『家計の見直し相談センター』代表でファイナンシャルプランナーの藤川太氏は、政府の検討する年金受給開始年齢の75歳引き上げが行われれば「60歳時点で貯金が5000万円あっても足りなくなる」と指摘する。現行制度下の感覚からすると、にわかには信じがたいだろう。65歳年金受給であれば、2000万円台の貯蓄で人生をまっとうできると思われていたからだ。
そこで、藤川氏の指摘をベースに、年金の「65歳受給」と「75歳受給」のケースの老後の貯蓄取り崩しペースをシミュレーションし、比較したのが別掲グラフである。
60歳以降に夫婦2人が1か月30万円の生活費でゆとりある暮らしを送るという前提で試算した。夫婦で85歳までに必要な生活費の総額は9000万円になる。
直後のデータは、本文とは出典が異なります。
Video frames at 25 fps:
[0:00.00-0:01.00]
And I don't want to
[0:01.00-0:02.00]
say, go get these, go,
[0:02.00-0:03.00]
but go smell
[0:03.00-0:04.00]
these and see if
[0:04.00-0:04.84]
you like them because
【ケース1】年金65歳受給/貯蓄2500万円なら85歳まで安泰
退職金などで貯蓄2500万円を持つ夫婦のケースを想定するとどうなるか。夫が60歳の定年から年金が受給開始となる64歳まで再雇用(月給20万円)で5年間働くと1200万円の収入だ。この間は毎月、収入と生活費(30万円)との差額10万円(5年間で600万円)を貯蓄から取り崩していくことになる。
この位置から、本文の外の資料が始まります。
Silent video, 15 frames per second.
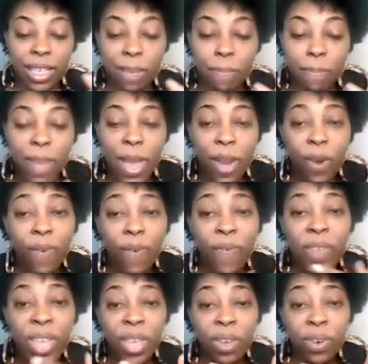better
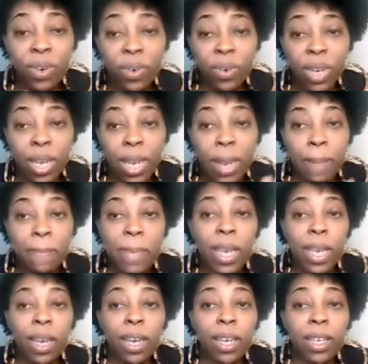feel,
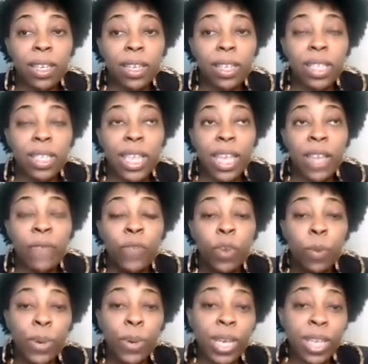because if
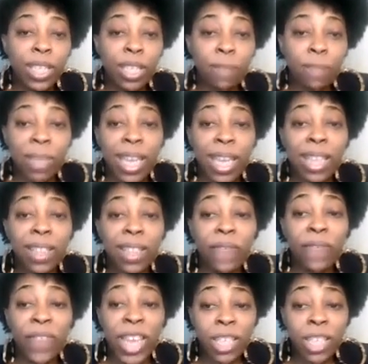you're putting something in the
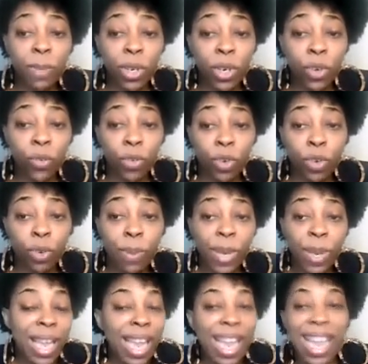Facebook group,
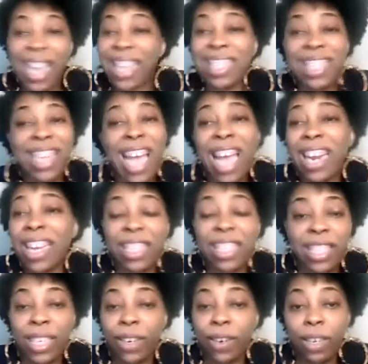it's not
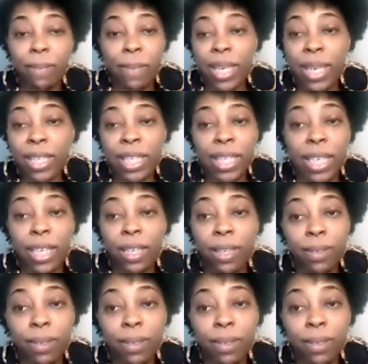necessarily being seen.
65歳で完全リタイアし、夫婦で年金月額22万1277円(標準モデル)の受給が始まると貯蓄の取り崩し額は毎月約8万円ずつと小さくなり、貯蓄は85歳までもつ計算になる。
・貯蓄(2500万円)
・再雇用期間の給料(1200万円)
・65歳から20年間の年金総額(約5310万円)
を足した総額は9010万円。85歳までの生活費総額9000万円を賄える計算になる。もちろん、この前提のケースでさえ、備えは必要だった。上場企業の部長を務めた経験のある70代男性はこういう。
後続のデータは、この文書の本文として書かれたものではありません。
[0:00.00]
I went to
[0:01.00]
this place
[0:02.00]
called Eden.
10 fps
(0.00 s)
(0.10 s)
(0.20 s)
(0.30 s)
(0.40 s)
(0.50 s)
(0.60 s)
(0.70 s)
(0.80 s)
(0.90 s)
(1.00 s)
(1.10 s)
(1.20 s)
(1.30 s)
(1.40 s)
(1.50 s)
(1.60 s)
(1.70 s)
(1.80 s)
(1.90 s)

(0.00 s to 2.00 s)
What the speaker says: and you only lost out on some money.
「今の時代、“長生きリスク”もあるし、事故に遭ったり、家電が壊れたりして急に大きな出費が必要になることもある。資金計画に多少、余裕がありそうだからといって、現役時代の感覚で浪費しないように常に気を付けている。妻とは、手元にある資金の一部を年利2%くらいの低リスク運用しておいたほうが安心ではないかと話しています」
つまりは現行制度下でさえ、かろうじて取れている均衡なのである。同じくらいの蓄えで、「75歳受給時代」を乗り切るのは不可能だ。